FBM 2017

Hallo ihr Lieben,

hier ist nun auch mein Beitrag zur Frankfurter Buchmesse 2017.

Nach einer langen Anreise waren meine Eltern und ich um halb elf dann endlich auf dem Messegelände angekommen. Dort haben wir uns gleich getrennt, da ich zu der Lesung von „Götterfunke- Hasse mich nicht“ von Marah Woolf gehen wollte. Da ich etwas zu spät war, war natürlich alles schon sehr voll, aber solange man etwas hört und durch den Vorhang spitzeln kann ist ja alles in Ordnung. Marah las zwei Szenen aus ihrem neuen Buch vor und beantwortete danach einige Fragen. So erzählte sie uns, dass im finalen Band, der im März erscheint, der Äneas-Mythos eine wichtige Rolle spielen wird und auch dass es ein eventuelles Spinoff mit Apollo als Hauptfigur geben würde. Nachdem alle Fragen beantwortet wurden, signierte Marah noch ein paar Bücher für uns.

Danach ging es weiter zur Signierstunde von Sandra Regnier, für die sich meine Mutter dankenswerter Weise bereits angestellt hatte, so dass ich ziemlich weit vorne in der Schlange landete. Während der Wartezeit unterhielt ich mich sehr gut mit Lea und Svea, die hinter mir standen. Wir verstanden uns so gut, dass wir beschlossen auch zu den anderen Signierstunden gemeinsam hinzugehen. Die Signierstunde an sich war sehr gut organisiert, da mehrere Verlagshelferinnen mit am Tisch waren, die kassiert, Zettel mit Namen verteilt und gestempelt haben und so alles schnell vonstatten ging, aber auch noch Zeit für ein Foto mit Sandra blieb. Ich lies mir zwei Bücher signieren, einmal den dritten Band der Pan-Trilogie und den Spinoff dazu, Die Pforte der Anderwelt.

 

Gemeinsam mit Lea und Svea stellte ich mich bei der Signierstunde für Jennifer L. Armentrout bei Harper Collins ya! an. Auch diese war trotz des großen Andrangs sehr gut organisiert (die Schlange ging um den ganzen Ständekomplex rum). So wurde dafür gesorgt, dass der Zugang zu den anderen Stände freiblieb und indem die Schlange gekappt wurde, dass auch alle in den zwei Stunden drankamen. Eine der Mitarbeiterinnen bei LYX verteilte an die Anstehenden Glückskekse, nachdem wir schon lange anstanden und wir bestimmt Hunger hätten. Insgesamt standen wir etwas mehr als zwei Stunden für eine Signatur von Jennifer an. Beim Verlagsstand kaufte ich mir dann noch Dark Elements- Steinerne Schwingen. Der Securitymann, der aufpasste, dass immer nur einer zu Jennifer vorging, erinnerte mich irgendwie sofort an einen der Wächter. Jennifer signierte nicht nur das Buch sondern auch den Namenszettel, fragte mich, ob ich Roth oder Zayne lieber mögen würde und bedankte sich dafür, dass ich so lange gewartet habe.

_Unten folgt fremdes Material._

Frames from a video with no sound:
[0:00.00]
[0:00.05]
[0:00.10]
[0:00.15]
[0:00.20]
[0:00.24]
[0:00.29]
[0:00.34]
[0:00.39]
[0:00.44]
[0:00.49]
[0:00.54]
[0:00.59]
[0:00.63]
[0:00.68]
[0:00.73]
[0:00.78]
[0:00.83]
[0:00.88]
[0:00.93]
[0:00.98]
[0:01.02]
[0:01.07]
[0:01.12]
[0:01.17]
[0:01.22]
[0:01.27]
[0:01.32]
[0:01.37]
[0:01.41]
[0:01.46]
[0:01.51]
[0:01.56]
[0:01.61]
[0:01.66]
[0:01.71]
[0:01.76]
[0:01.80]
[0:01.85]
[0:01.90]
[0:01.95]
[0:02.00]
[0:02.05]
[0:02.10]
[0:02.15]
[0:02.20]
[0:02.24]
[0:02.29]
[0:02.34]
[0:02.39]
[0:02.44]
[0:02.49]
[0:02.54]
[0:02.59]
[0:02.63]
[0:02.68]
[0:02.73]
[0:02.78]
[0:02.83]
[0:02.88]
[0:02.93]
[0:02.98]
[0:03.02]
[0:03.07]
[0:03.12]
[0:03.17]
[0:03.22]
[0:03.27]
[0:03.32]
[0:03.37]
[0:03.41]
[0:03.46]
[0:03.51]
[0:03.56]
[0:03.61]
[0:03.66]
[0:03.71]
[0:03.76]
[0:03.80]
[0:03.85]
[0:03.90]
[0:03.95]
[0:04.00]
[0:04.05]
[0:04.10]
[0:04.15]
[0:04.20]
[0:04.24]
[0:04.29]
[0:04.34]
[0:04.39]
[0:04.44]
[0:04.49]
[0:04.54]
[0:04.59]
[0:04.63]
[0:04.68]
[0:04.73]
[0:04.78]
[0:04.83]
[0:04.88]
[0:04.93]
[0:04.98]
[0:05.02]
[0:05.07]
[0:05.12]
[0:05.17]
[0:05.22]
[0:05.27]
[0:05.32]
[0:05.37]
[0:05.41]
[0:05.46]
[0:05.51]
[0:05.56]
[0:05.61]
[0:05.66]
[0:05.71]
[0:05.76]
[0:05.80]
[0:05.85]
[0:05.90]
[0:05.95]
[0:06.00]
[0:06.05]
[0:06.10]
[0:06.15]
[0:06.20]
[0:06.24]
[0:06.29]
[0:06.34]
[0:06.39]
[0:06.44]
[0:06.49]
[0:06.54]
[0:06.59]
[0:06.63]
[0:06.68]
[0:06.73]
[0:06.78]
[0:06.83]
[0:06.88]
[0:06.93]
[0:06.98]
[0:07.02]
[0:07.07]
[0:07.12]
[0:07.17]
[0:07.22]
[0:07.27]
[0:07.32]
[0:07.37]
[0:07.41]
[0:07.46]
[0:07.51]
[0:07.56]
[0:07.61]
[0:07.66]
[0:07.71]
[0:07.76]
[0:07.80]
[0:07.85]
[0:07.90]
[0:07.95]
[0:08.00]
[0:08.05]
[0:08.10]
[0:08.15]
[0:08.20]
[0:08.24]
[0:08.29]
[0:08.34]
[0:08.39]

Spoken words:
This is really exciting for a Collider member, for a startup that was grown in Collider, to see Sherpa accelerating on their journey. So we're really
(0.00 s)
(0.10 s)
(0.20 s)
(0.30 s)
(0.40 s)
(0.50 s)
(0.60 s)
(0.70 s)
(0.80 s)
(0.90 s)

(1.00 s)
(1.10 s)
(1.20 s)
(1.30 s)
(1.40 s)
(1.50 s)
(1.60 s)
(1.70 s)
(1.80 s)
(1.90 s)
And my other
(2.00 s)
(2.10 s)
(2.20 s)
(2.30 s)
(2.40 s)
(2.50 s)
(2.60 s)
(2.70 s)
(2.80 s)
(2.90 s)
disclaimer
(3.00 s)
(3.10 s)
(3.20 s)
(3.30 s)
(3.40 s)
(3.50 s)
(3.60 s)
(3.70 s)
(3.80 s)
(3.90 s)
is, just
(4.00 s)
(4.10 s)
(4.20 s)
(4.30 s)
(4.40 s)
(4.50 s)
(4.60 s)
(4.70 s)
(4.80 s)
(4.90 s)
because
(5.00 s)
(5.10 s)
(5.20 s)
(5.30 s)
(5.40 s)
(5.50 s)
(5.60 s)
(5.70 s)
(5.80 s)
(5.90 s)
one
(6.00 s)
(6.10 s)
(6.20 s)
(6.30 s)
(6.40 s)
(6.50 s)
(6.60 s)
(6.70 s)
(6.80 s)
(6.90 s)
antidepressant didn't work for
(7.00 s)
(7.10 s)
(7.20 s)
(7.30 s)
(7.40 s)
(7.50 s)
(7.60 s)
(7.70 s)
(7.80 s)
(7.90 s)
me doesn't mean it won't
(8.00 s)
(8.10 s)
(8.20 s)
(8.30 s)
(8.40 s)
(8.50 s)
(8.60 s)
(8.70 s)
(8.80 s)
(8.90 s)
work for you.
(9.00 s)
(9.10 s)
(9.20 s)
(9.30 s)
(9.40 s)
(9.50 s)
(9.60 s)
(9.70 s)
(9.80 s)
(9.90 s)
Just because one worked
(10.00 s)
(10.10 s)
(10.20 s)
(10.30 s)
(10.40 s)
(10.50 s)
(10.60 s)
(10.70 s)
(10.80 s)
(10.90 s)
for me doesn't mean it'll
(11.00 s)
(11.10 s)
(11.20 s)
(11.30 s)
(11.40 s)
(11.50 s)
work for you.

Im Weggehen hörte ich sie zu ihrer Assistentin sagen „she sounds British“, worüber ich mich sehr gefreut habe, da ich tatsächlich einen britischen Akzent habe, obwohl ich noch nie in Großbritannien war.

© Lea

Lea und ich gingen danach zu der Signierstunde von Cassandra Clare, für die sich meine Mum ebenfalls bereits angestellt hatte. Diese war aber leider furchtbar schlecht organisiert und so wurde sie nach einiger Zeit aus Sicherheitsgründen abgebrochen, da ein riesen Gedrängel herrschte und manche, die mitten im Pulk standen, Platzangst bekamen. Durch Absperrbänder hätte ein so großes Chaos wenigstens teilweise verhindert werden können. Auch nur 300 Fans zu erwarten, war vollkommen falsch geplant. Deshalb bekam ich leider kein von Cassie signiertes Buch, aber da sie mit Sicherheit nocheinmal nach Deutschland kommen wird, war ich nicht so enttäuscht. Nach einem kurzen Besuch beim Drachenmondverlag ging es dann auch schon wieder nach einem anstrengenden Messetag zurück nach Hause.

Alles in allem fand ich meine erste Frankfurter Buchmesse sehr erfolgreich, obwohl es gerade morgens so voll war, dass man kaum durchkam. Vielen Dank auch an meine Eltern, die mit mir hingefahren sind und sich für mich bei Signierstunden angestellt haben, ich hab euch lieb. Ich bin sehr glücklich mit meiner Ausbeute an signierten Büchern.

Wart ihr auch in Frankfurt oder generell schon einmal auf einer Buchmesse?